Civil Righteousness

One way… One law… One weapon…

Minneapolis Minnesota

Please note that references in parentheses (-) refer to books of the Bible unless otherwise specified.

The World on the Brink

Earth: twentieth century. Obviously, not the best of times. Often, the worst of times. When Dickens’ historical novel, A Tale of Two Cities, coined exploration of that theme, the “solution” then was bloody violent revolution. That spirit of violent force drives so much of western culture, we barely seem to notice or question this anymore. But there came a day when a different movement emerged to lead a society into the transforming hope of… love.

Every day, each of us and all of us together make history. Admittedly, current affairs often flood us with signs of times dominated by fear and hatefulness. But people before us experienced this, too – and lived to see hope happen. We can draw deep inspiration from such miraculous legacies. Jesus sometimes concluded his teachings with a seemingly cryptic but profound call: “Let those with ears to hear, hear” (listen). I think this also applies to history: if we listen, history also whispers hope.

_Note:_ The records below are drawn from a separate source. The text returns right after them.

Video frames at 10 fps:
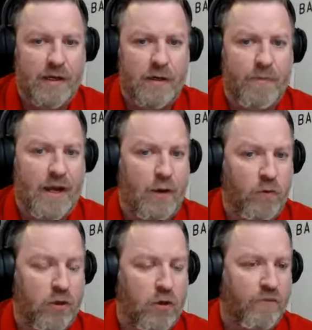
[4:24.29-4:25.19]
I
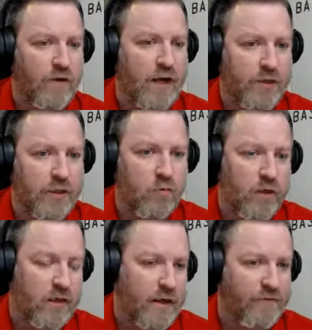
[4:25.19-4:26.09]
went over how you can
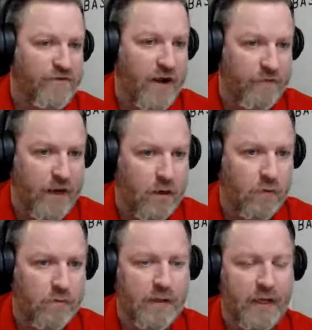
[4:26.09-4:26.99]
run it out of 5
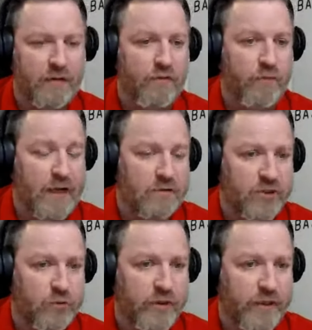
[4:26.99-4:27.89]
out and 3
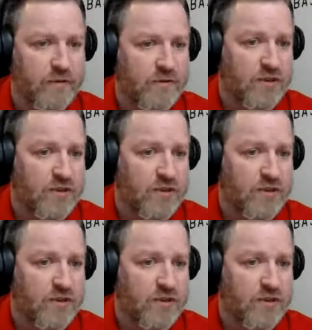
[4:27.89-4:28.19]
out, 2 in.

Miracles at the Speed of Change

Amidst the tumultuous American 1960’s, Dr. Martin Luther King, Jr., (named for the 16th century reformer of faith and society), and the American Civil Rights movement, proclaimed a vision of God’s love – in the full scope of its wide hope. This is the gospel of the God Yahweh, who is here to deliver us with loving justice, the same yesterday, tomorrow – and today (Exodus 3; Hebrews 13). So this gospel declares with Moses and the Hebrew prophets, to all would-be over-lording powers then and now: “Set my people free.” (Exodus 1-19; see Amos; Isaiah 9, 11, 58, 61). This is the gospel of Jesus Messiah, the Servant of Yahweh, whose mission of compassionate justice promises healing for broken people and sick cultures (Isaiah 42, 61; Matthew 12; Luke 4). In a short time, this movement of loving justice changed an American society entrenched by racism. It happens!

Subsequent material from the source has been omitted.